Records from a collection
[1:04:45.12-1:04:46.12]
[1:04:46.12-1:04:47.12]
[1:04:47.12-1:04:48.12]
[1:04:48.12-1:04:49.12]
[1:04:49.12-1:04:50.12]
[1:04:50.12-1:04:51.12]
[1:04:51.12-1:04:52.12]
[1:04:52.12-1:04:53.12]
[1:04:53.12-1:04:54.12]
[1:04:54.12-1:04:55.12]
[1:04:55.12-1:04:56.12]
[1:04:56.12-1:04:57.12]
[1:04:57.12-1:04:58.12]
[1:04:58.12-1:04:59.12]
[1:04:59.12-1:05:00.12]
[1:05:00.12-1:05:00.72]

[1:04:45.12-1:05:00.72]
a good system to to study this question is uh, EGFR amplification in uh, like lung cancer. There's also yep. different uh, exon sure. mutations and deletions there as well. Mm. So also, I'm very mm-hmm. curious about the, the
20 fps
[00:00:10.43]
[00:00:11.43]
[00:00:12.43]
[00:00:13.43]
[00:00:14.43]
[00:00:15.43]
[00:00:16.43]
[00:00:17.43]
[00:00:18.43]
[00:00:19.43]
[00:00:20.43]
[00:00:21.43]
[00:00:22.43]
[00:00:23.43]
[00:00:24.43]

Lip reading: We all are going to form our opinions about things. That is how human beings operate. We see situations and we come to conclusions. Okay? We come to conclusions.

* **DESCRIPTION OF THE TASK**
Type out the records again exactly, line for line.

* **RESULT**
[1:04:45.12-1:04:46.12]
[1:04:46.12-1:04:47.12]
[1:04:47.12-1:04:48.12]
[1:04:48.12-1:04:49.12]
[1:04:49.12-1:04:50.12]
[1:04:50.12-1:04:51.12]
[1:04:51.12-1:04:52.12]
[1:04:52.12-1:04:53.12]
[1:04:53.12-1:04:54.12]
[1:04:54.12-1:04:55.12]
[1:04:55.12-1:04:56.12]
[1:04:56.12-1:04:57.12]
[1:04:57.12-1:04:58.12]
[1:04:58.12-1:04:59.12]
[1:04:59.12-1:05:00.12]
[1:05:00.12-1:05:00.72]

[1:04:45.12-1:05:00.72]
a good system to to study this question is uh, EGFR amplification in uh, like lung cancer. There's also yep. different uh, exon sure. mutations and deletions there as well. Mm. So also, I'm very mm-hmm. curious about the, the
20 fps
[00:00:10.43]
[00:00:11.43]
[00:00:12.43]
[00:00:13.43]
[00:00:14.43]
[00:00:15.43]
[00:00:16.43]
[00:00:17.43]
[00:00:18.43]
[00:00:19.43]
[00:00:20.43]
[00:00:21.43]
[00:00:22.43]
[00:00:23.43]
[00:00:24.43]

Lip reading: We all are going to form our opinions about things. That is how human beings operate. We see situations and we come to conclusions. Okay? We come to conclusions.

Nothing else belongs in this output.